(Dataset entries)
▼

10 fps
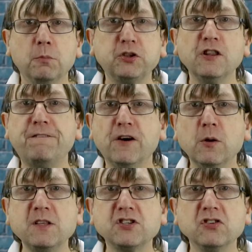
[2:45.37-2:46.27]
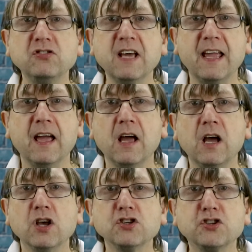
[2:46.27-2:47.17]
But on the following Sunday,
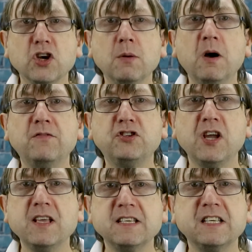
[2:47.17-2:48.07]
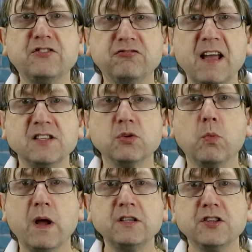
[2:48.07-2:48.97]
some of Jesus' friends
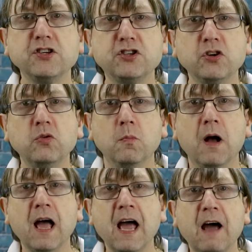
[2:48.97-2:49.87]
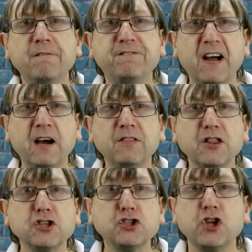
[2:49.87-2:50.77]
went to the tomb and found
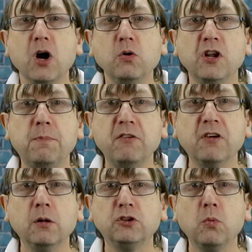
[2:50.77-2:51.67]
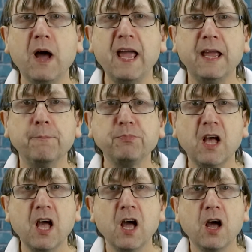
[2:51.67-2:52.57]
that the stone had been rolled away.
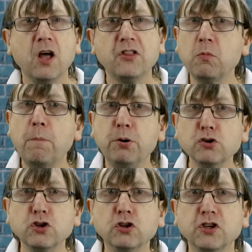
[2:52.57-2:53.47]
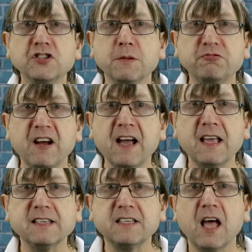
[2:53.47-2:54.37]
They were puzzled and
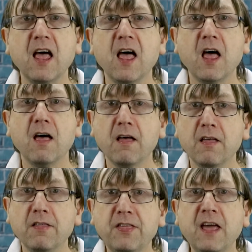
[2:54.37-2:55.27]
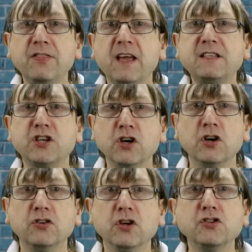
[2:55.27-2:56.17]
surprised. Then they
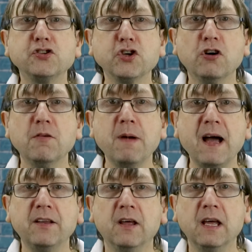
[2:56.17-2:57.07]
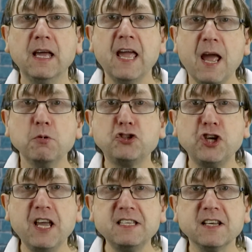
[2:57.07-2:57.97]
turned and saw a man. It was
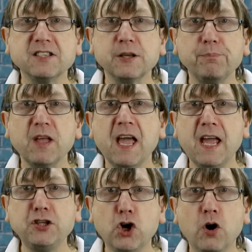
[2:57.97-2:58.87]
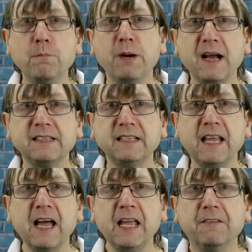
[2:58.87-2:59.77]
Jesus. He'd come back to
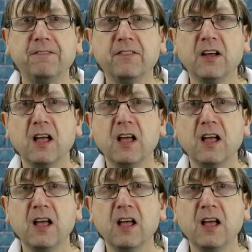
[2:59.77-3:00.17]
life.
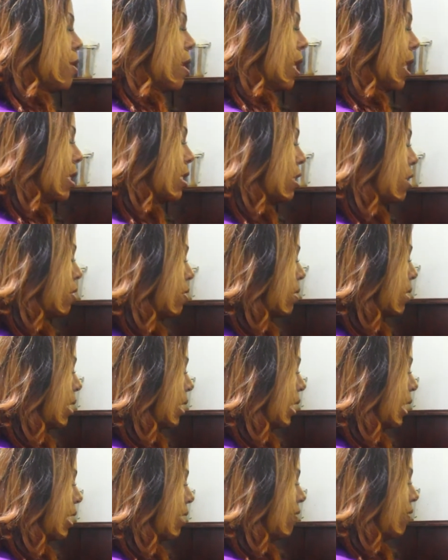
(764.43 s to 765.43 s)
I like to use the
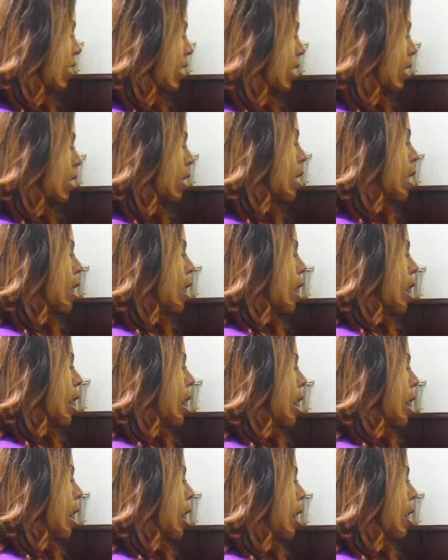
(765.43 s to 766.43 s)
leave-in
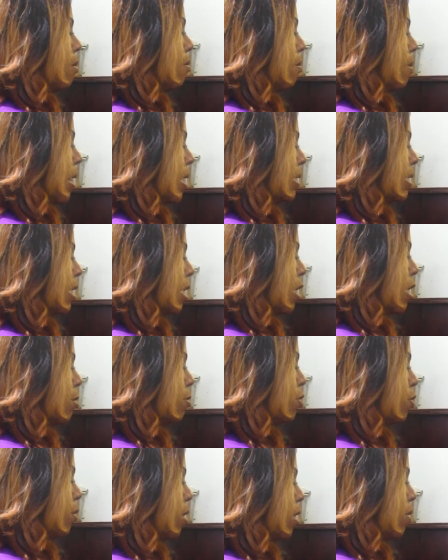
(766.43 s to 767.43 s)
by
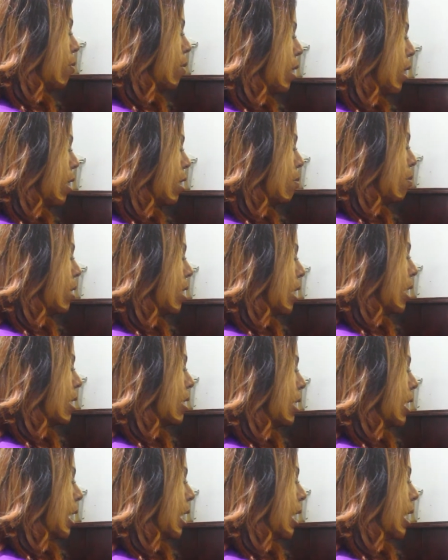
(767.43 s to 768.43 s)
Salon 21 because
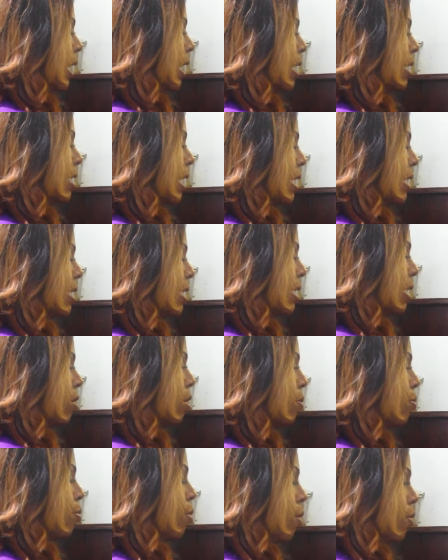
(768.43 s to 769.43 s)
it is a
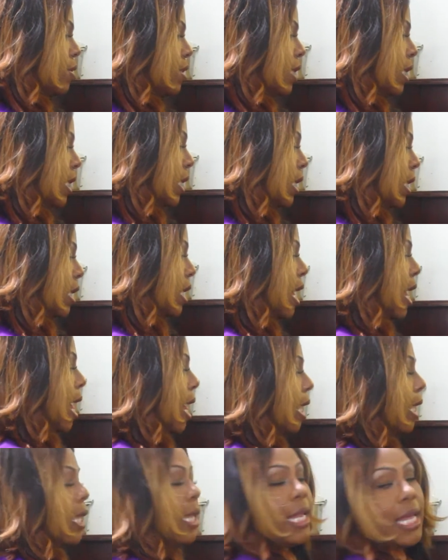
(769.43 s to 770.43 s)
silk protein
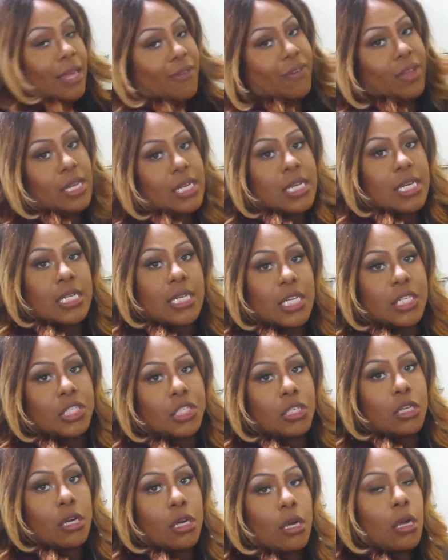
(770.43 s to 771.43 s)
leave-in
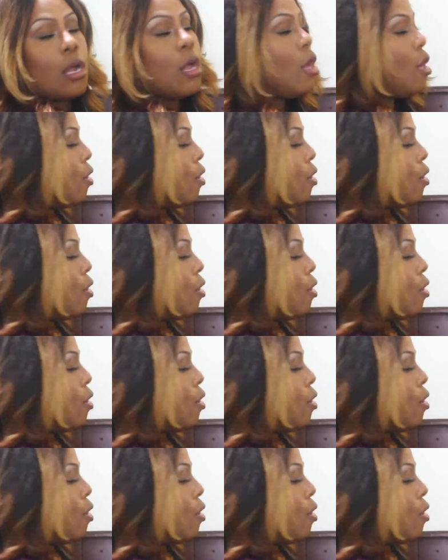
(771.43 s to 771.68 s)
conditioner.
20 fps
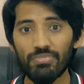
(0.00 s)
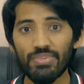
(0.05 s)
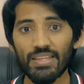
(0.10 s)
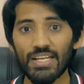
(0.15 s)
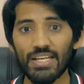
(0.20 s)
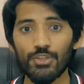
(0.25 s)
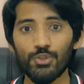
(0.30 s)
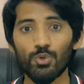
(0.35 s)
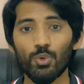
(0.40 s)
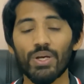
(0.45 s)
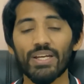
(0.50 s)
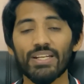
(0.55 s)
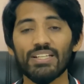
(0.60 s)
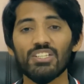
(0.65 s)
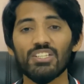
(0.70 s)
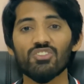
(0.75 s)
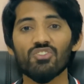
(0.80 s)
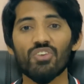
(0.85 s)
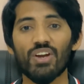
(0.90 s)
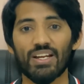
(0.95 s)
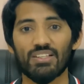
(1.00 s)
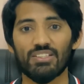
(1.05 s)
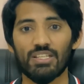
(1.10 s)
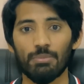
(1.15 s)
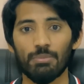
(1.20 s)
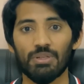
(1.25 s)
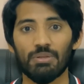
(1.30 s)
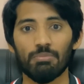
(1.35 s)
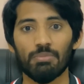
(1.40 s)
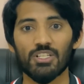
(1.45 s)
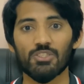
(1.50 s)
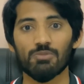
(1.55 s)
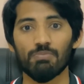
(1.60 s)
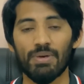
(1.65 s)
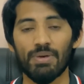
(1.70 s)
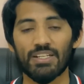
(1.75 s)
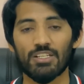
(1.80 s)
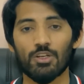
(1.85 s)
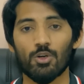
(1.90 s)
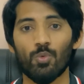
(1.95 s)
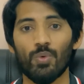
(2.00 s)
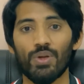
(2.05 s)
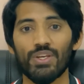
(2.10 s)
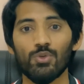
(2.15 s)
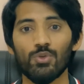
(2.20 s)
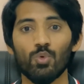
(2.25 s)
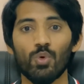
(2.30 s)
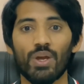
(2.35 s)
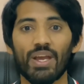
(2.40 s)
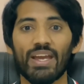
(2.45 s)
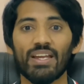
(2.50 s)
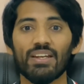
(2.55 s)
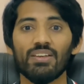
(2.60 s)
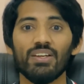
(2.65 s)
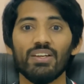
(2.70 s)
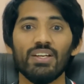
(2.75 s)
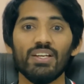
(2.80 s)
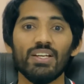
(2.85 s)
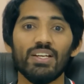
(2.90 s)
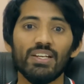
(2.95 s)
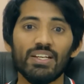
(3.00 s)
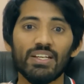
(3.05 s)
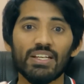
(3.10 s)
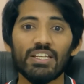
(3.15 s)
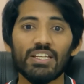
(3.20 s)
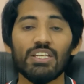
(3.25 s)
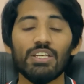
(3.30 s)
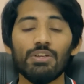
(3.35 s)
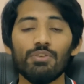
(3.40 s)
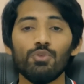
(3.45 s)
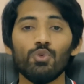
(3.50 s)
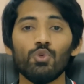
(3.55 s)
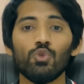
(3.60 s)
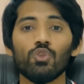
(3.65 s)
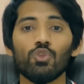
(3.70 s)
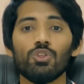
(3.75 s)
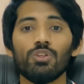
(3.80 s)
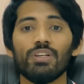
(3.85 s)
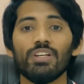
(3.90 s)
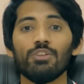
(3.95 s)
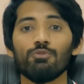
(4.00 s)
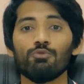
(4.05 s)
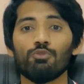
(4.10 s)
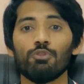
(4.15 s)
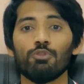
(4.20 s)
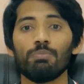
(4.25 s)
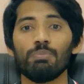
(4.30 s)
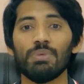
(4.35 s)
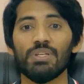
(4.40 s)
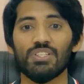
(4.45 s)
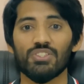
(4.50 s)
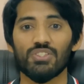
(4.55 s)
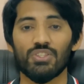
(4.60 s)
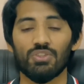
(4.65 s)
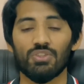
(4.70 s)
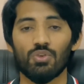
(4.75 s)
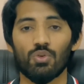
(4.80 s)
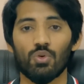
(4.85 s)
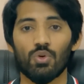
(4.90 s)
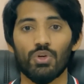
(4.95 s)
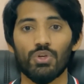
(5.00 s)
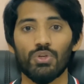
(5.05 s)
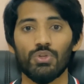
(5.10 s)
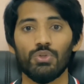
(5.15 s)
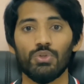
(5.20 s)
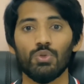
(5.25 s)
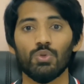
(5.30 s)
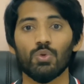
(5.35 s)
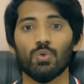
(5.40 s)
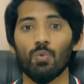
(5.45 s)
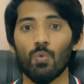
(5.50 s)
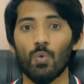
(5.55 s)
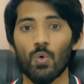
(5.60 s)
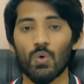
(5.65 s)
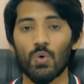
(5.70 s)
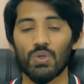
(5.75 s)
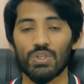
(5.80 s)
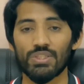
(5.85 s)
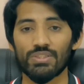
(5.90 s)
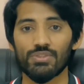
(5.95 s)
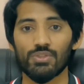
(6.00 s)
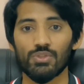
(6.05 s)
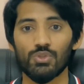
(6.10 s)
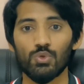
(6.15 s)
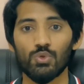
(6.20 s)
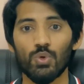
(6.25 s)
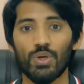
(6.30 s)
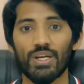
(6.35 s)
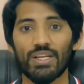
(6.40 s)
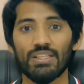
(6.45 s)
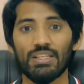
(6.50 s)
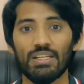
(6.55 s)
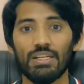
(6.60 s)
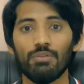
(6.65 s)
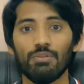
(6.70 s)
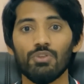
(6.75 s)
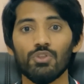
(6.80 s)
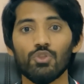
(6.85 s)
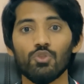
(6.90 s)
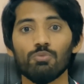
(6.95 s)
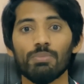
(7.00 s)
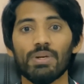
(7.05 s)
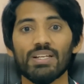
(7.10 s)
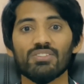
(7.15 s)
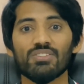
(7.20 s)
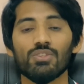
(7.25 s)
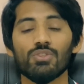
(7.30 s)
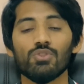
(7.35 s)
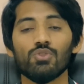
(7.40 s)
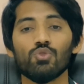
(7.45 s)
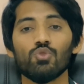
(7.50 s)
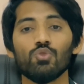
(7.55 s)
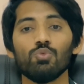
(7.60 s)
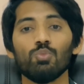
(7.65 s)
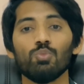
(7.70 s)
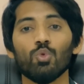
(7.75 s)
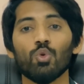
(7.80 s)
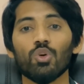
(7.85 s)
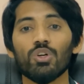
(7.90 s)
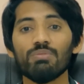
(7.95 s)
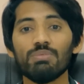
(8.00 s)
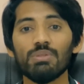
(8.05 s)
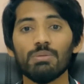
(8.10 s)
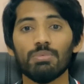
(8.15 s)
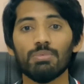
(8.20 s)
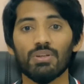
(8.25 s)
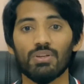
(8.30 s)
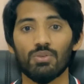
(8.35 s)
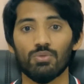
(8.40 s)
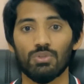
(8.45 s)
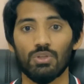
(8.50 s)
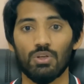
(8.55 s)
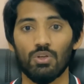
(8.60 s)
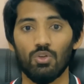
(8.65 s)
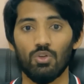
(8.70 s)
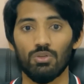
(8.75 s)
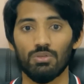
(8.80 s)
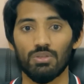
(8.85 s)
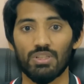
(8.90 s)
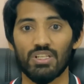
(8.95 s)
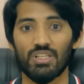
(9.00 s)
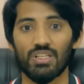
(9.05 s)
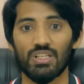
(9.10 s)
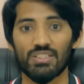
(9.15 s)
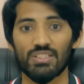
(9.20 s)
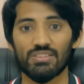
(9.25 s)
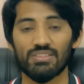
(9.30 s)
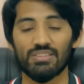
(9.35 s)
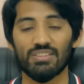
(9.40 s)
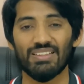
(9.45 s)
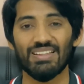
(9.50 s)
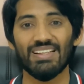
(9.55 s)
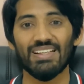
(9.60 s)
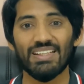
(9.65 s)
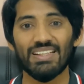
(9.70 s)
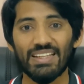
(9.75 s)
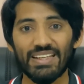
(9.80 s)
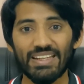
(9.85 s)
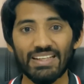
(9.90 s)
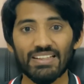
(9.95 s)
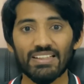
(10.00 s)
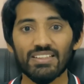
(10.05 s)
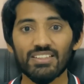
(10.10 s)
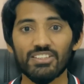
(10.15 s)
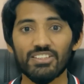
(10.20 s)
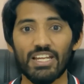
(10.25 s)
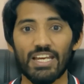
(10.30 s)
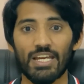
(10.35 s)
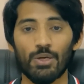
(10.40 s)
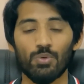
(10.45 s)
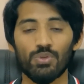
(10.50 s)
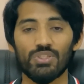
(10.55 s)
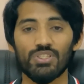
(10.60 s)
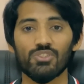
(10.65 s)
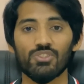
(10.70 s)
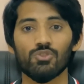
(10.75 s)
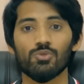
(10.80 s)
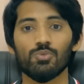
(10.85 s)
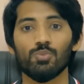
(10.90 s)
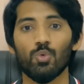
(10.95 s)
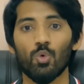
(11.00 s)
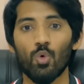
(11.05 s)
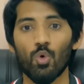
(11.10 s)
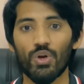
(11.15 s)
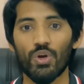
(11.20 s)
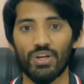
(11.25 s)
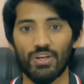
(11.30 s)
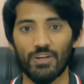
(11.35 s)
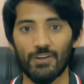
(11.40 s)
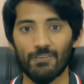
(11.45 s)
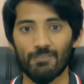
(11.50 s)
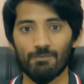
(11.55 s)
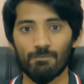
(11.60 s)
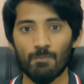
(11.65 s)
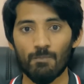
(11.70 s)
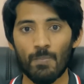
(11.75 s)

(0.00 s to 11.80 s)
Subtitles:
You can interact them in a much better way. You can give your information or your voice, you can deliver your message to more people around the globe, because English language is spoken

▲

-- Work to complete --
Each entry gets copied exactly; the pictures stay out.

-- Solution below --
10 fps
[2:45.37-2:46.27]
[2:46.27-2:47.17]
But on the following Sunday,
[2:47.17-2:48.07]
[2:48.07-2:48.97]
some of Jesus' friends
[2:48.97-2:49.87]
[2:49.87-2:50.77]
went to the tomb and found
[2:50.77-2:51.67]
[2:51.67-2:52.57]
that the stone had been rolled away.
[2:52.57-2:53.47]
[2:53.47-2:54.37]
They were puzzled and
[2:54.37-2:55.27]
[2:55.27-2:56.17]
surprised. Then they
[2:56.17-2:57.07]
[2:57.07-2:57.97]
turned and saw a man. It was
[2:57.97-2:58.87]
[2:58.87-2:59.77]
Jesus. He'd come back to
[2:59.77-3:00.17]
life.
(764.43 s to 765.43 s)
I like to use the
(765.43 s to 766.43 s)
leave-in
(766.43 s to 767.43 s)
by
(767.43 s to 768.43 s)
Salon 21 because
(768.43 s to 769.43 s)
it is a
(769.43 s to 770.43 s)
silk protein
(770.43 s to 771.43 s)
leave-in
(771.43 s to 771.68 s)
conditioner.
20 fps
(0.00 s)
(0.05 s)
(0.10 s)
(0.15 s)
(0.20 s)
(0.25 s)
(0.30 s)
(0.35 s)
(0.40 s)
(0.45 s)
(0.50 s)
(0.55 s)
(0.60 s)
(0.65 s)
(0.70 s)
(0.75 s)
(0.80 s)
(0.85 s)
(0.90 s)
(0.95 s)
(1.00 s)
(1.05 s)
(1.10 s)
(1.15 s)
(1.20 s)
(1.25 s)
(1.30 s)
(1.35 s)
(1.40 s)
(1.45 s)
(1.50 s)
(1.55 s)
(1.60 s)
(1.65 s)
(1.70 s)
(1.75 s)
(1.80 s)
(1.85 s)
(1.90 s)
(1.95 s)
(2.00 s)
(2.05 s)
(2.10 s)
(2.15 s)
(2.20 s)
(2.25 s)
(2.30 s)
(2.35 s)
(2.40 s)
(2.45 s)
(2.50 s)
(2.55 s)
(2.60 s)
(2.65 s)
(2.70 s)
(2.75 s)
(2.80 s)
(2.85 s)
(2.90 s)
(2.95 s)
(3.00 s)
(3.05 s)
(3.10 s)
(3.15 s)
(3.20 s)
(3.25 s)
(3.30 s)
(3.35 s)
(3.40 s)
(3.45 s)
(3.50 s)
(3.55 s)
(3.60 s)
(3.65 s)
(3.70 s)
(3.75 s)
(3.80 s)
(3.85 s)
(3.90 s)
(3.95 s)
(4.00 s)
(4.05 s)
(4.10 s)
(4.15 s)
(4.20 s)
(4.25 s)
(4.30 s)
(4.35 s)
(4.40 s)
(4.45 s)
(4.50 s)
(4.55 s)
(4.60 s)
(4.65 s)
(4.70 s)
(4.75 s)
(4.80 s)
(4.85 s)
(4.90 s)
(4.95 s)
(5.00 s)
(5.05 s)
(5.10 s)
(5.15 s)
(5.20 s)
(5.25 s)
(5.30 s)
(5.35 s)
(5.40 s)
(5.45 s)
(5.50 s)
(5.55 s)
(5.60 s)
(5.65 s)
(5.70 s)
(5.75 s)
(5.80 s)
(5.85 s)
(5.90 s)
(5.95 s)
(6.00 s)
(6.05 s)
(6.10 s)
(6.15 s)
(6.20 s)
(6.25 s)
(6.30 s)
(6.35 s)
(6.40 s)
(6.45 s)
(6.50 s)
(6.55 s)
(6.60 s)
(6.65 s)
(6.70 s)
(6.75 s)
(6.80 s)
(6.85 s)
(6.90 s)
(6.95 s)
(7.00 s)
(7.05 s)
(7.10 s)
(7.15 s)
(7.20 s)
(7.25 s)
(7.30 s)
(7.35 s)
(7.40 s)
(7.45 s)
(7.50 s)
(7.55 s)
(7.60 s)
(7.65 s)
(7.70 s)
(7.75 s)
(7.80 s)
(7.85 s)
(7.90 s)
(7.95 s)
(8.00 s)
(8.05 s)
(8.10 s)
(8.15 s)
(8.20 s)
(8.25 s)
(8.30 s)
(8.35 s)
(8.40 s)
(8.45 s)
(8.50 s)
(8.55 s)
(8.60 s)
(8.65 s)
(8.70 s)
(8.75 s)
(8.80 s)
(8.85 s)
(8.90 s)
(8.95 s)
(9.00 s)
(9.05 s)
(9.10 s)
(9.15 s)
(9.20 s)
(9.25 s)
(9.30 s)
(9.35 s)
(9.40 s)
(9.45 s)
(9.50 s)
(9.55 s)
(9.60 s)
(9.65 s)
(9.70 s)
(9.75 s)
(9.80 s)
(9.85 s)
(9.90 s)
(9.95 s)
(10.00 s)
(10.05 s)
(10.10 s)
(10.15 s)
(10.20 s)
(10.25 s)
(10.30 s)
(10.35 s)
(10.40 s)
(10.45 s)
(10.50 s)
(10.55 s)
(10.60 s)
(10.65 s)
(10.70 s)
(10.75 s)
(10.80 s)
(10.85 s)
(10.90 s)
(10.95 s)
(11.00 s)
(11.05 s)
(11.10 s)
(11.15 s)
(11.20 s)
(11.25 s)
(11.30 s)
(11.35 s)
(11.40 s)
(11.45 s)
(11.50 s)
(11.55 s)
(11.60 s)
(11.65 s)
(11.70 s)
(11.75 s)

(0.00 s to 11.80 s)
Subtitles:
You can interact them in a much better way. You can give your information or your voice, you can deliver your message to more people around the globe, because English language is spoken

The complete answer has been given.